The fact that these two events coincide is mostly a coincidence (though I did scale back to three reviews this week just so I'd end on a round number). The plain truth is that Joystick Division, which has been paying me to write Games for Lunch since April, has rearranged their budget and decided to leave this feature on the unhappy side of the new arrangement. As of now I've been unable to find another outlet that's been willing to pay to continue running the feature on their site.
Part of me wants to keep writing Games for Lunch sans pay, as I did for over a year before Crispy Gamer first picked it up. But a larger part of me realizes that, at this point in my life and my career, I can't justify spending a couple of hours (editing and formatting included) playing and writing about a new game every weekday. There's always a chance someone will want to pick it up in the future (Are you that someone? Get in touch. Reasonable rates!) but for now, the Games for Lunch experiment is over.
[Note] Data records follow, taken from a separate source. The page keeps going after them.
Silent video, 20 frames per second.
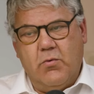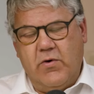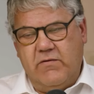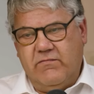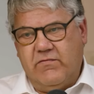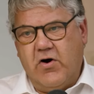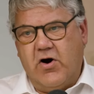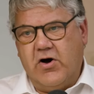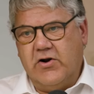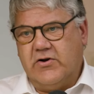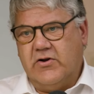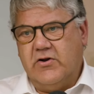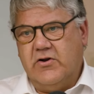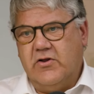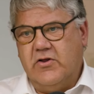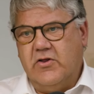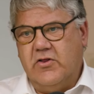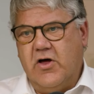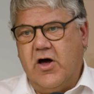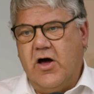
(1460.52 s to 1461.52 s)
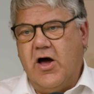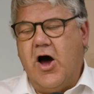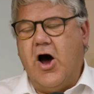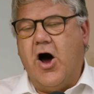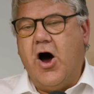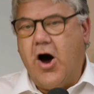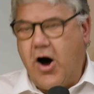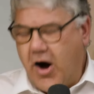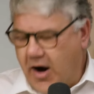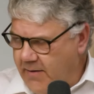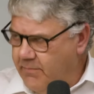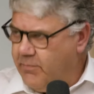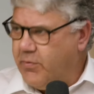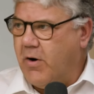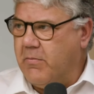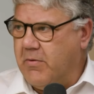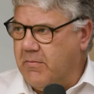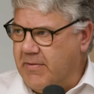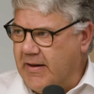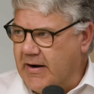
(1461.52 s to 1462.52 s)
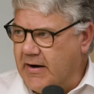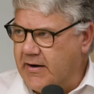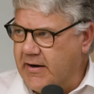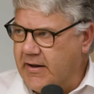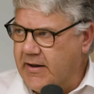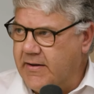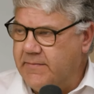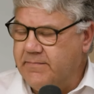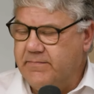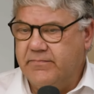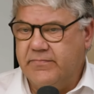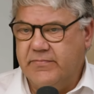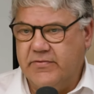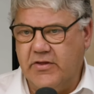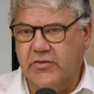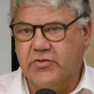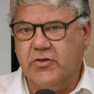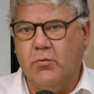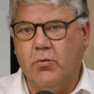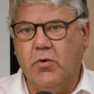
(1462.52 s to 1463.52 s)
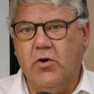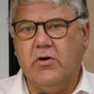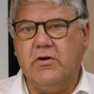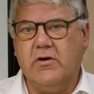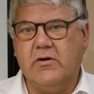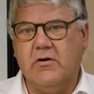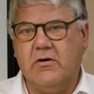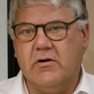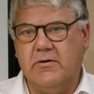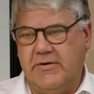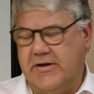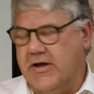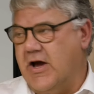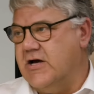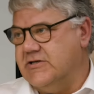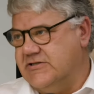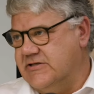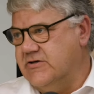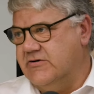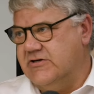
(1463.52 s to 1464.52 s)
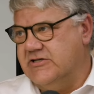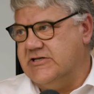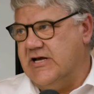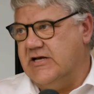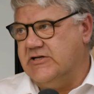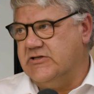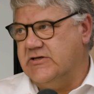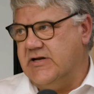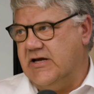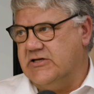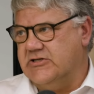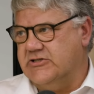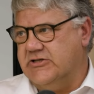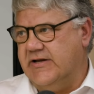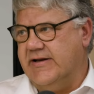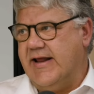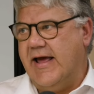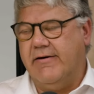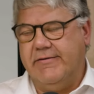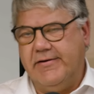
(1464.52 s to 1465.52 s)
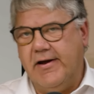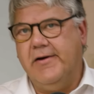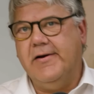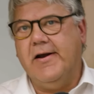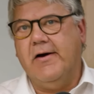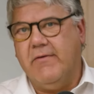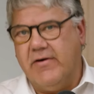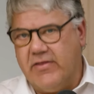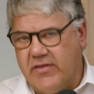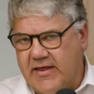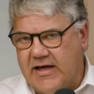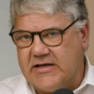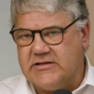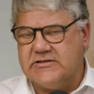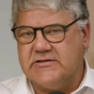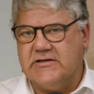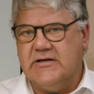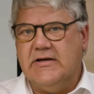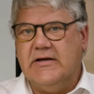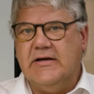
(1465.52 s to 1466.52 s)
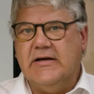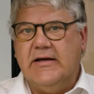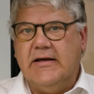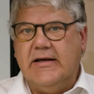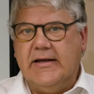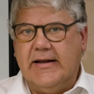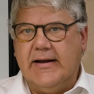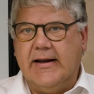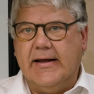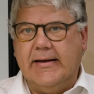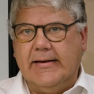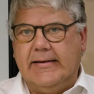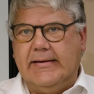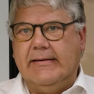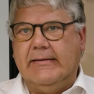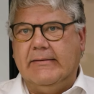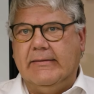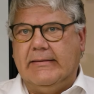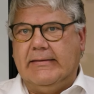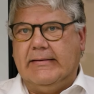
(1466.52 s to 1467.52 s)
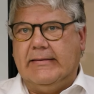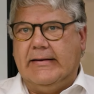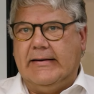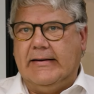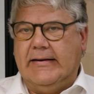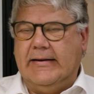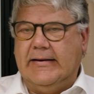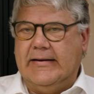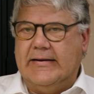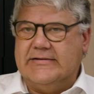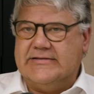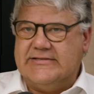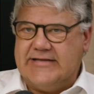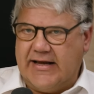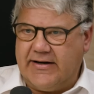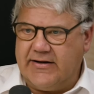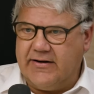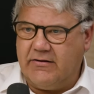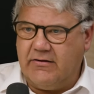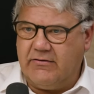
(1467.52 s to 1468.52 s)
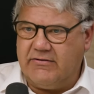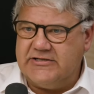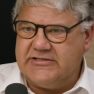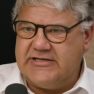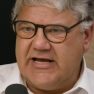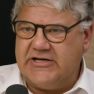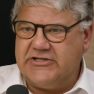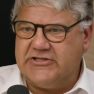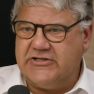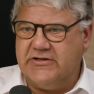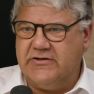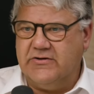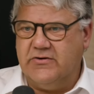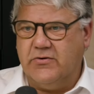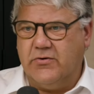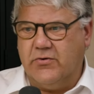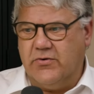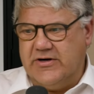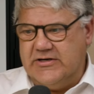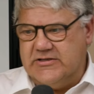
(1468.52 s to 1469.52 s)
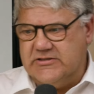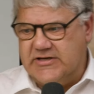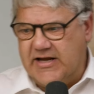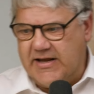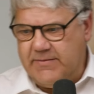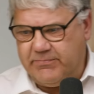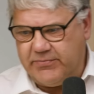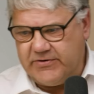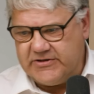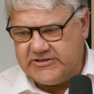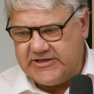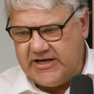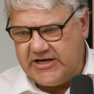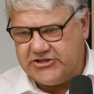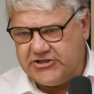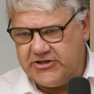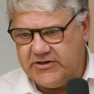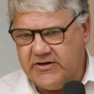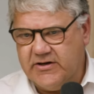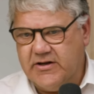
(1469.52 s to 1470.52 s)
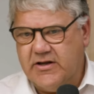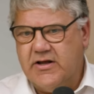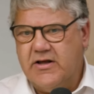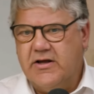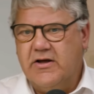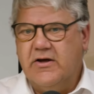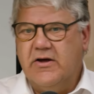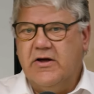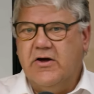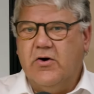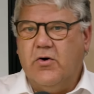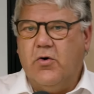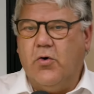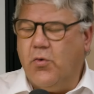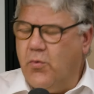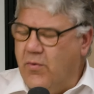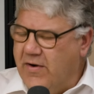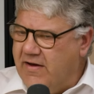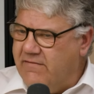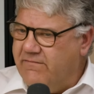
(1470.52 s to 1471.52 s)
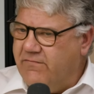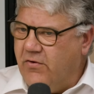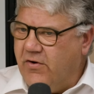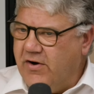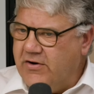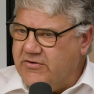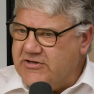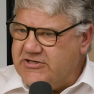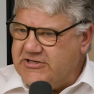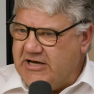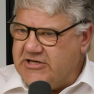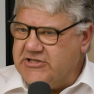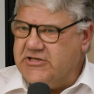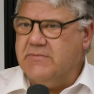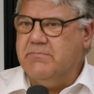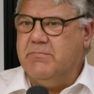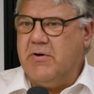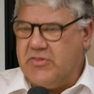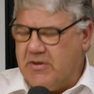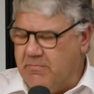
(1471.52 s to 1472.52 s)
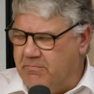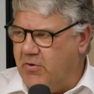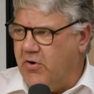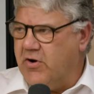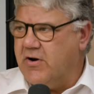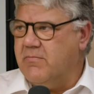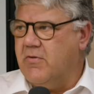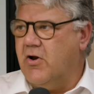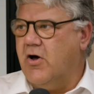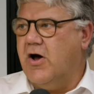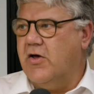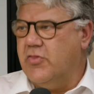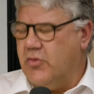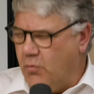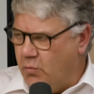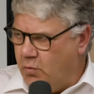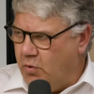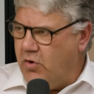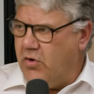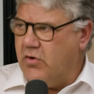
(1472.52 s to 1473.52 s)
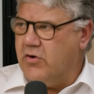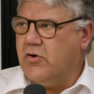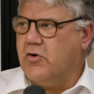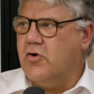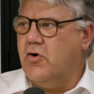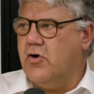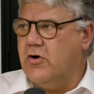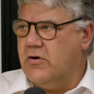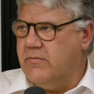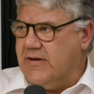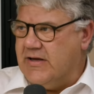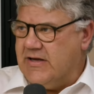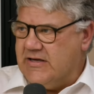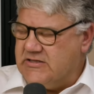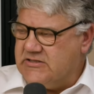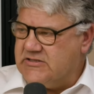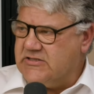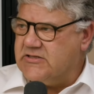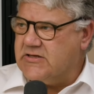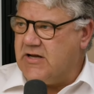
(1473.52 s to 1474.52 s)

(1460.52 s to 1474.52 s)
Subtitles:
We've got a high probability that the world economy goes into recession next year. Now, I don't know whether that's, a technical recession or a deep recession, or we avoid recession, but the bottom line, the world economy is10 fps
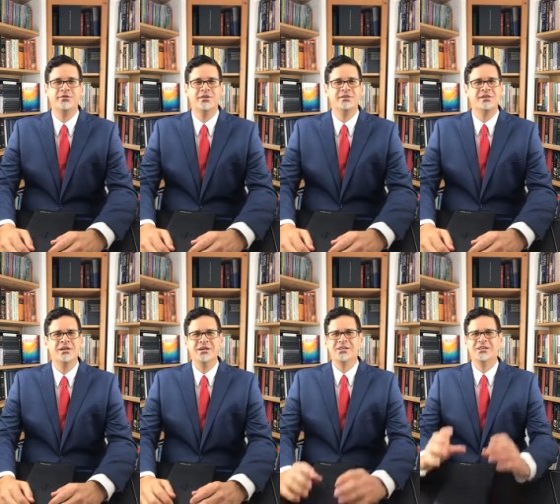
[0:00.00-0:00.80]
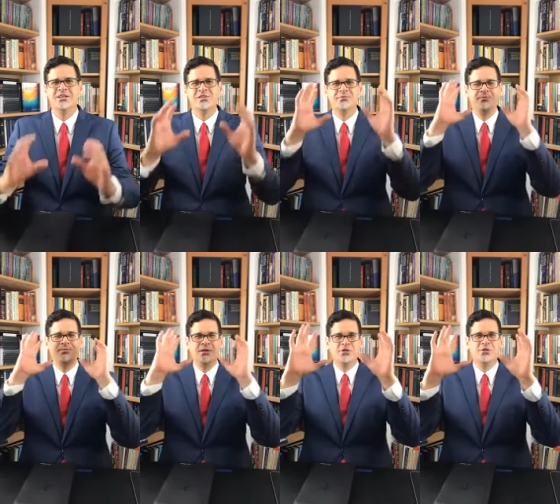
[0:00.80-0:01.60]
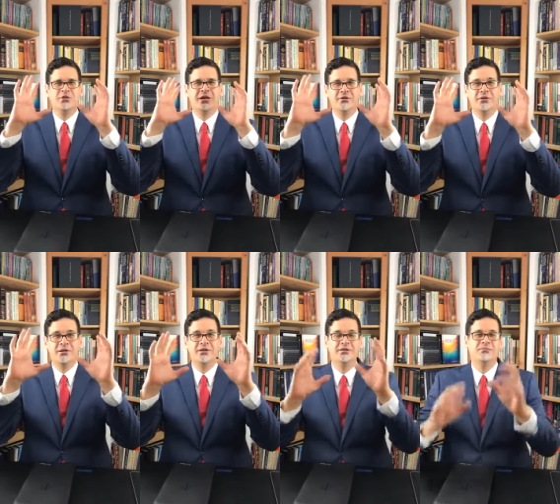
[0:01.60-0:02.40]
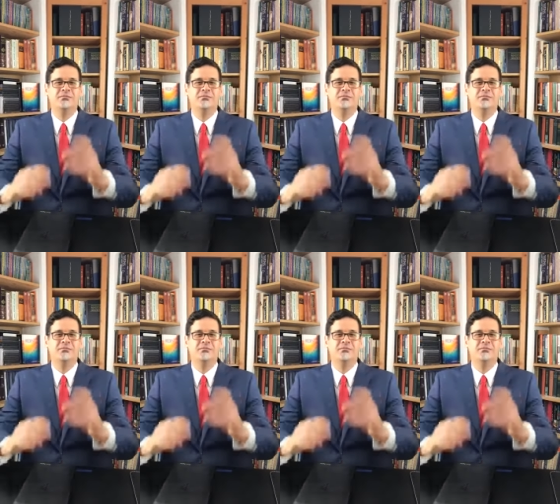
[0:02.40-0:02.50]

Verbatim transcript: this this visionaryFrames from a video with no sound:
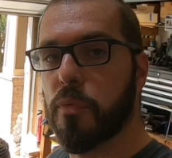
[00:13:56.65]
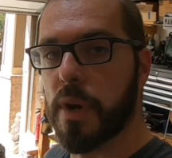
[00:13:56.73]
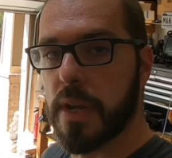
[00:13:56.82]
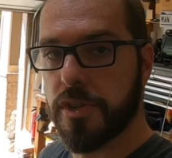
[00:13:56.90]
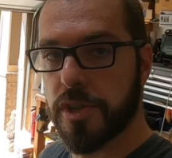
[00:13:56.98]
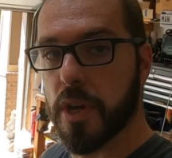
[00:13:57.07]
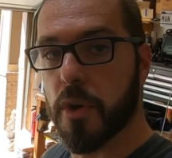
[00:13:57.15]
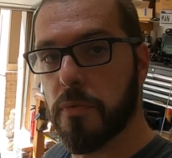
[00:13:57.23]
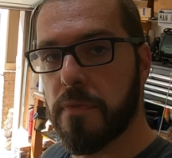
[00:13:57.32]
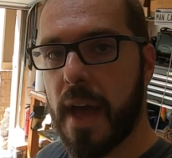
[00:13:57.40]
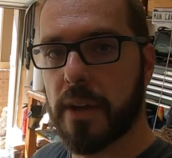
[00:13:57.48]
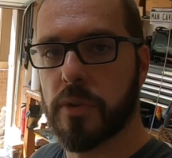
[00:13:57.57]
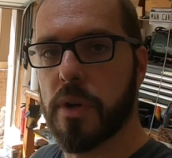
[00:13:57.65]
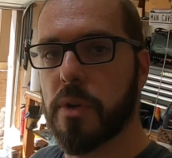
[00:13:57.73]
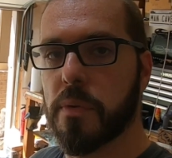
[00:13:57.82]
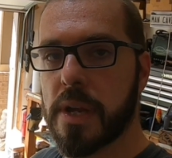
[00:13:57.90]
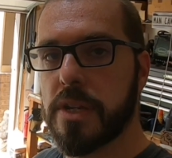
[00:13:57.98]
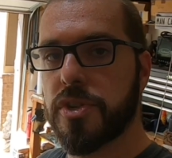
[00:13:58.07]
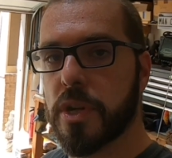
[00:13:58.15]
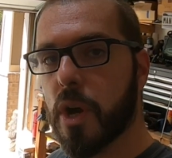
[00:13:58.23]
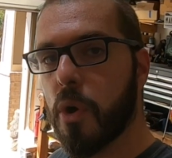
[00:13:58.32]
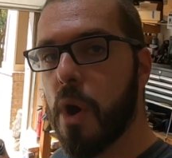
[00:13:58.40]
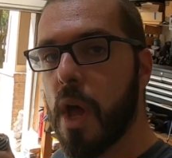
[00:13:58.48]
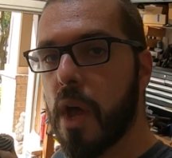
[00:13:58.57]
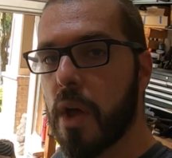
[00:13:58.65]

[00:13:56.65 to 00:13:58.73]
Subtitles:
ratio, factory ratio,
It's been fun and educational playing so many different games over the years -- many that I wouldn't have even considered spending an hour with if it weren't for this column. The one-hour review idea didn't exactly start a revolution in the game journalism community, but it did spawn some imitators (see sidebar) and I'd like to think it got people to look at their staid old review formats in some new ways. Maybe I'll go through the whole collection and compile some statistics and favorites as a sort of send off for the concept.
Thanks to everyone who contributed a comment, sent in a review suggestion, subscribed to the RSS feed (700 of you?! Insane!) or even just read a single review. I hope you didn't consider it a waste of time.
3 comments:
Take a bow. You've done well :)
That's too bad. These were my favorite game reviews. They told me in the most accurate way possible what the gameplay experience of a title was like without giving me any plot or gameplay spoilers.
This is probably a bad decision on 'Joystick Division's part. Games For Lunch was literally the only reason I looked at their site. I can't be the only one.
Nay, you're not the only one. I don't even really know what Joystick Division is, I just sub to this site b/c I love the GFL format.
You should get in touch with Jeremy Parish, who writes for 1up and has his own site called GameSpite: http://www.gamespite.net/
You may have seen it, but it's a web-based magazine with a humorous vibe that seems like a perfect fit for "Games for Lunch."